▶ Source material
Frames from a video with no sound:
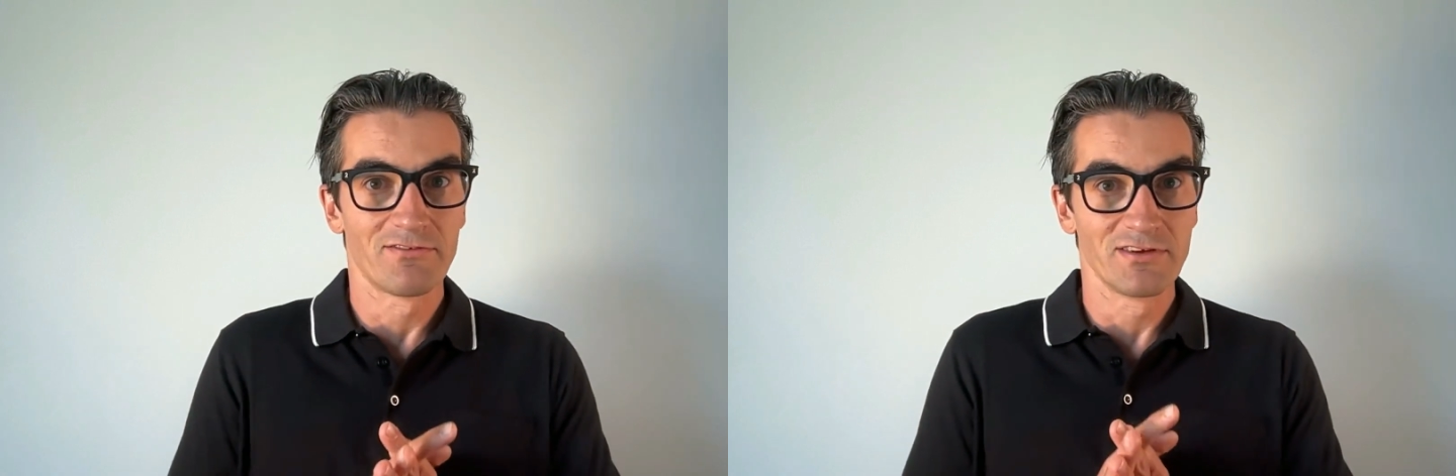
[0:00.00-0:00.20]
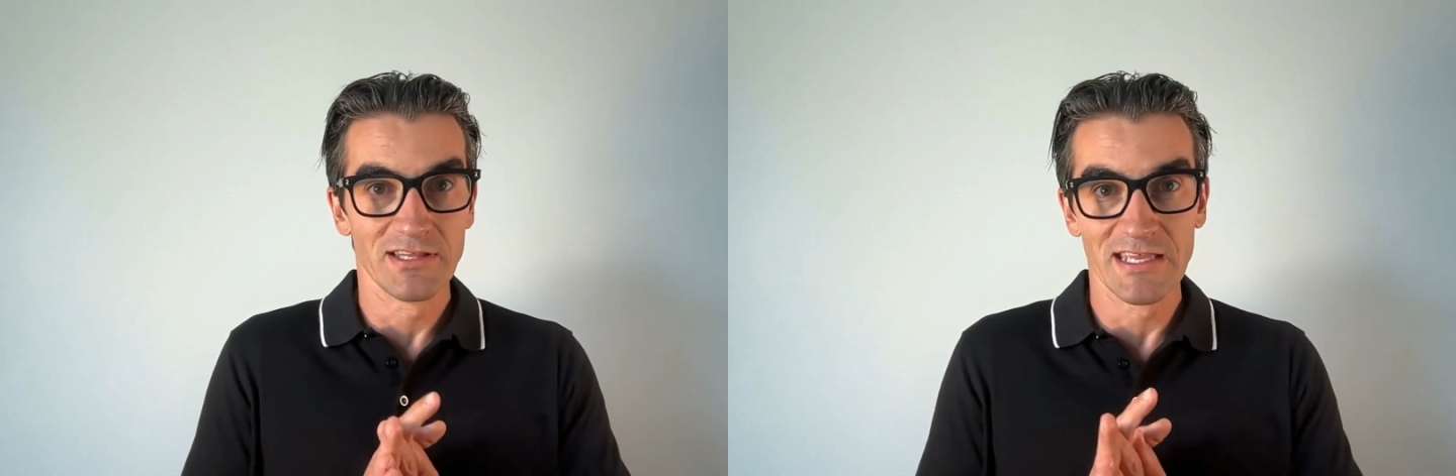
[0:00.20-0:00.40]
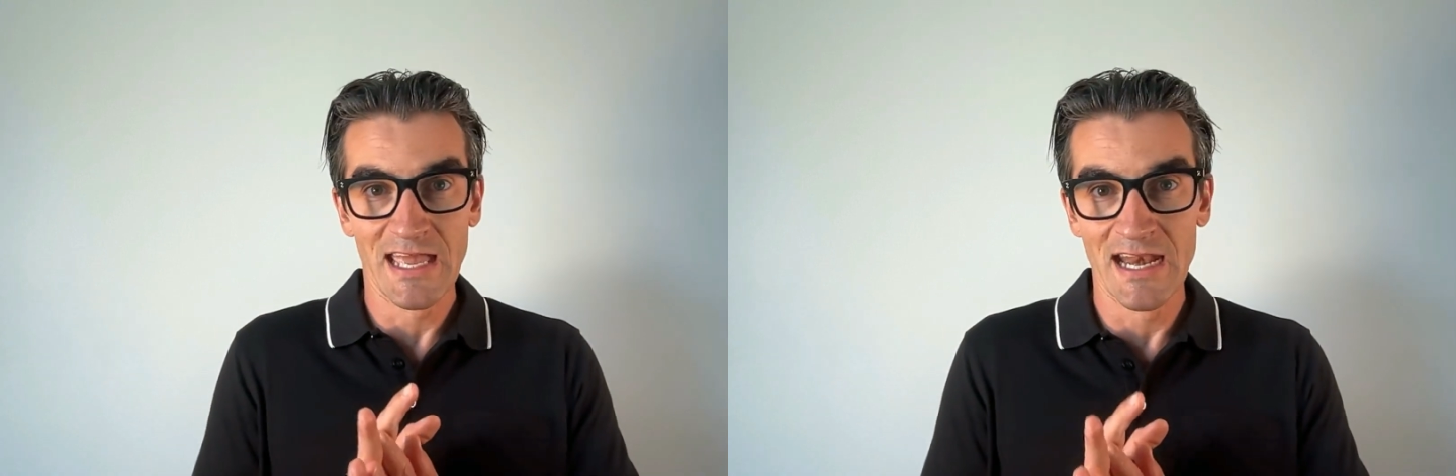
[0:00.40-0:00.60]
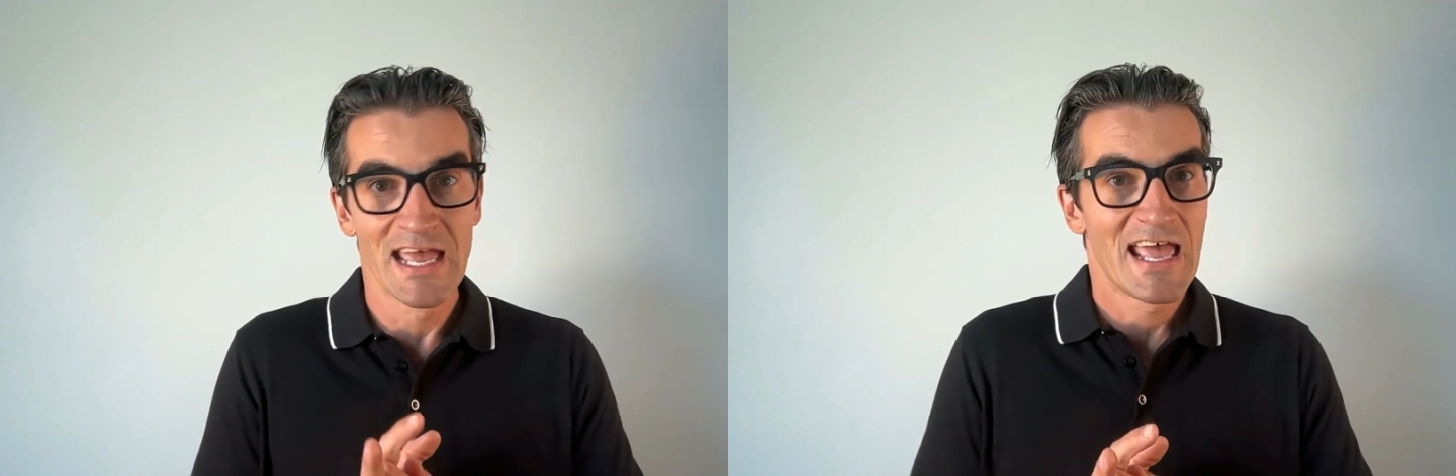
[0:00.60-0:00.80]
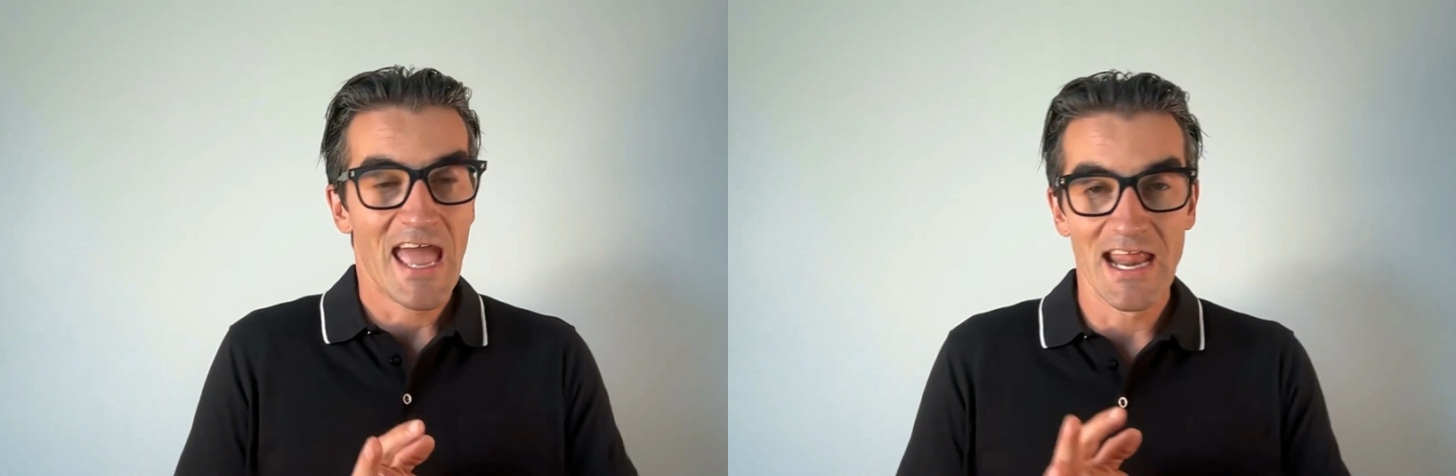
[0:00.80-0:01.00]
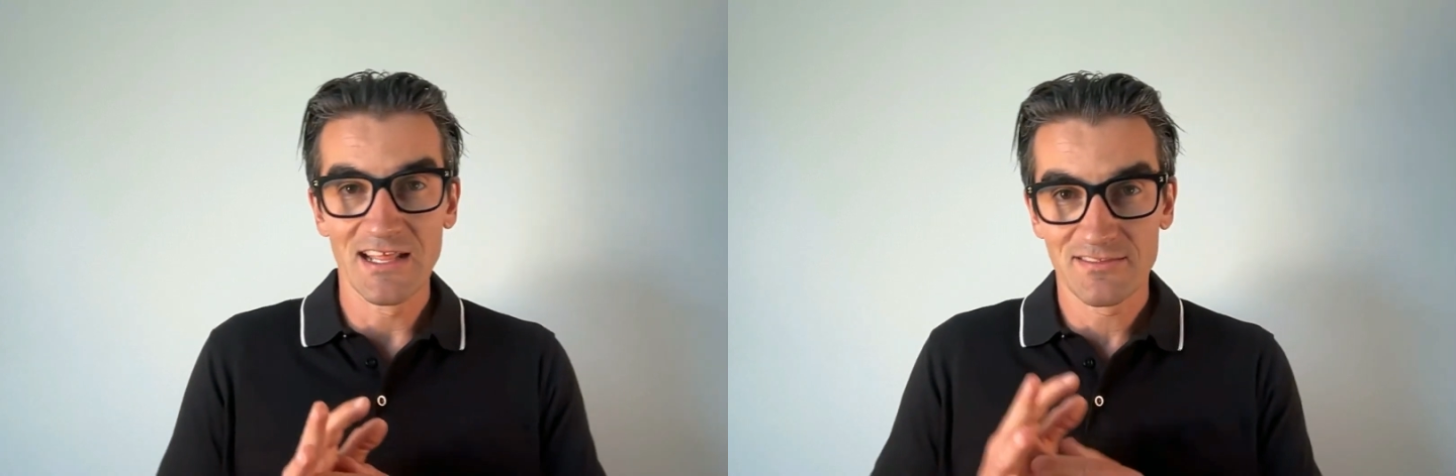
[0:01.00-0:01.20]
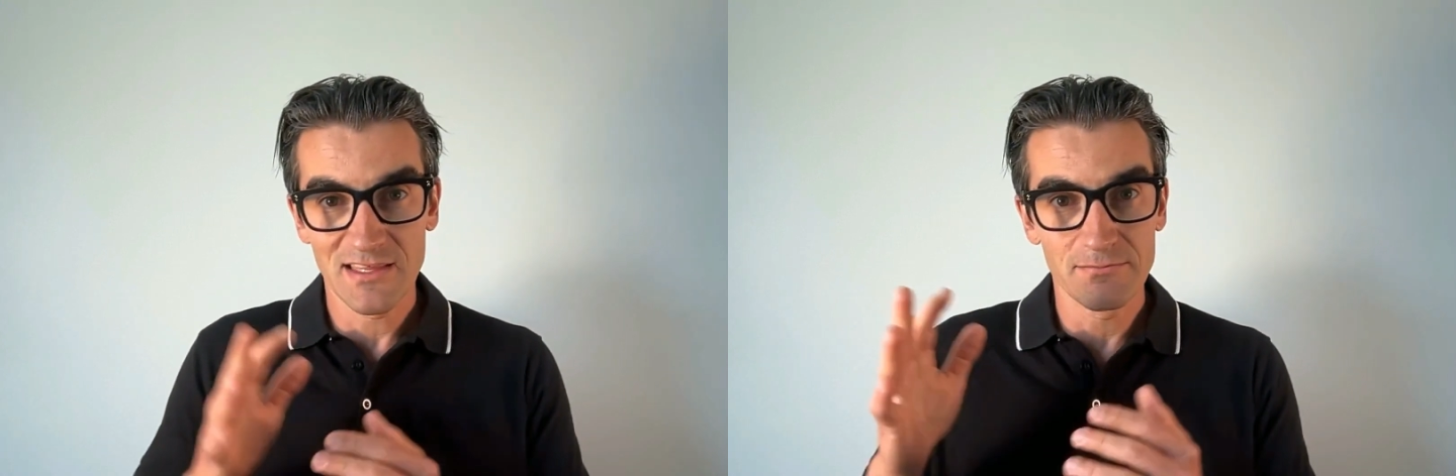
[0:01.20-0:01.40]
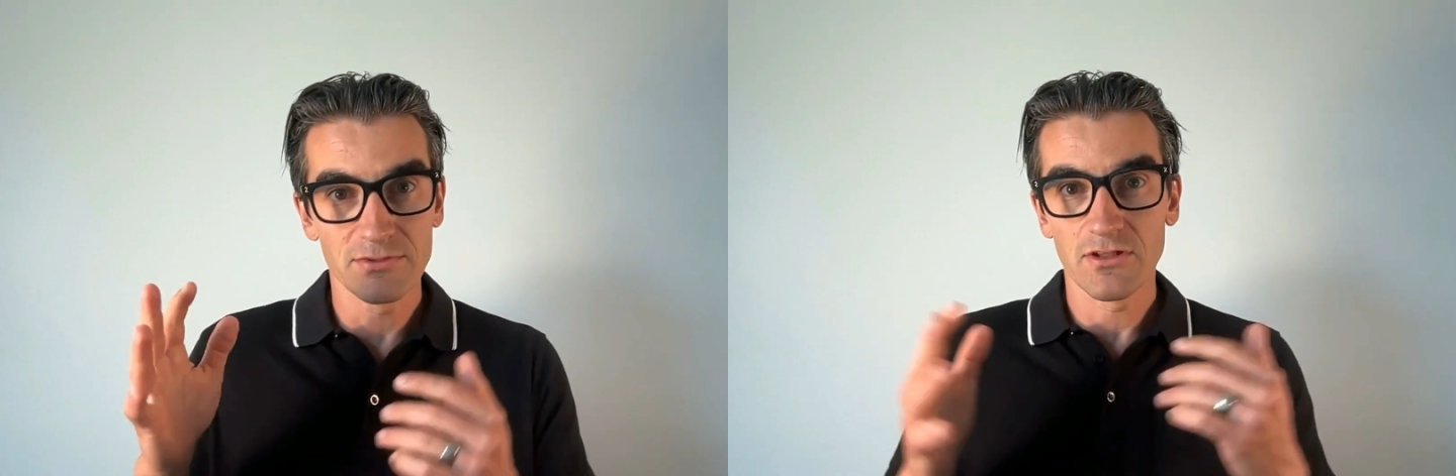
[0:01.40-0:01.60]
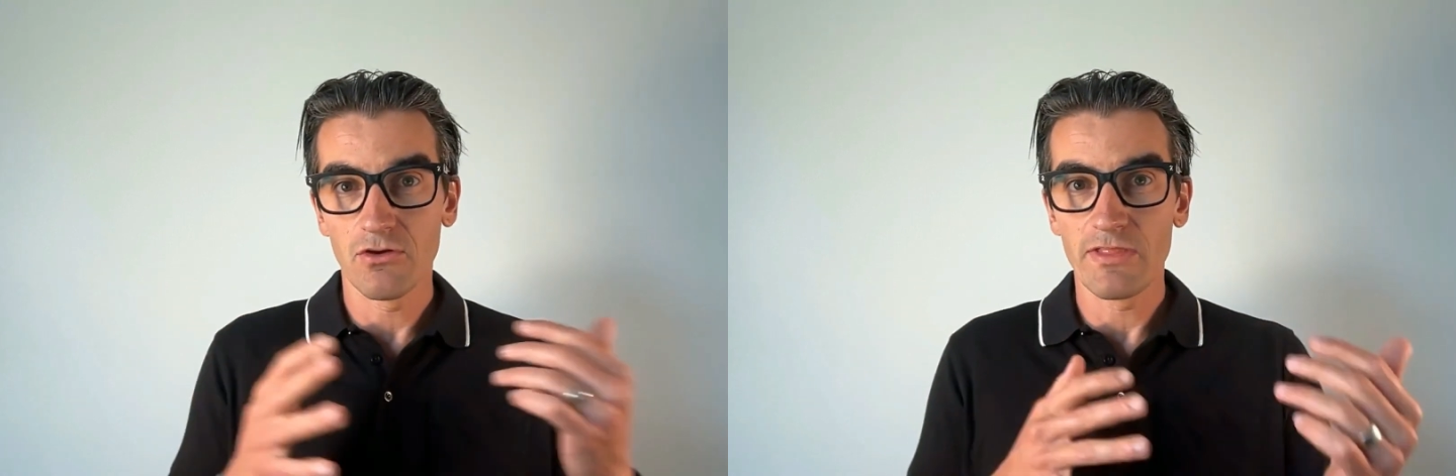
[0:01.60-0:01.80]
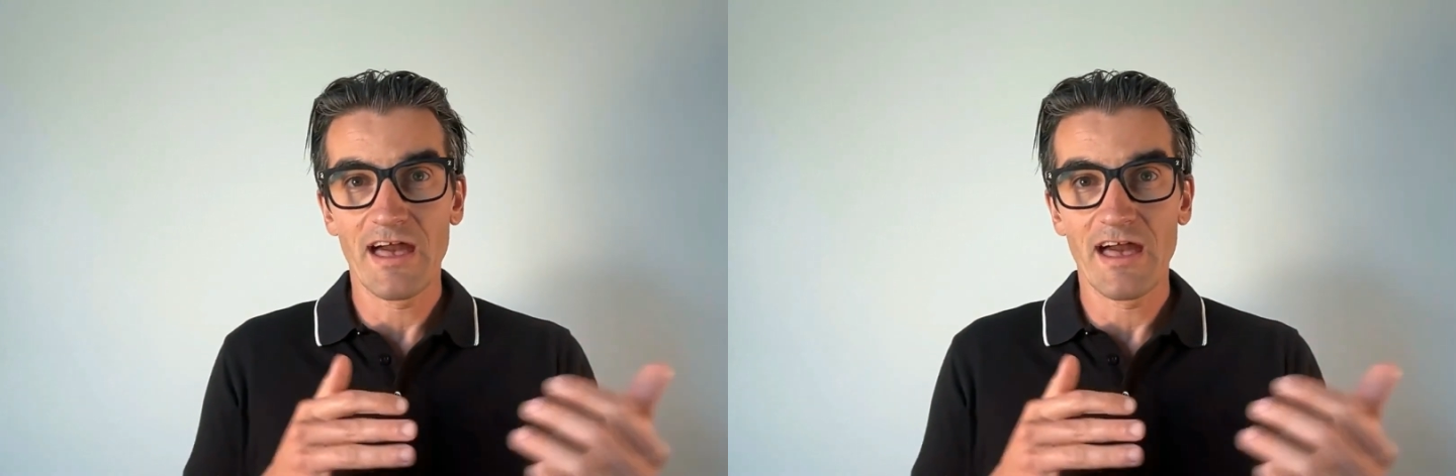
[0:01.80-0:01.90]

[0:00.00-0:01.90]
Really, again, anything below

▶ Work task
Exact duplicates of all the entries are required, and no image may appear in them.

▶ Exercise output
Frames from a video with no sound:
[0:00.00-0:00.20]
[0:00.20-0:00.40]
[0:00.40-0:00.60]
[0:00.60-0:00.80]
[0:00.80-0:01.00]
[0:01.00-0:01.20]
[0:01.20-0:01.40]
[0:01.40-0:01.60]
[0:01.60-0:01.80]
[0:01.80-0:01.90]

[0:00.00-0:01.90]
Really, again, anything below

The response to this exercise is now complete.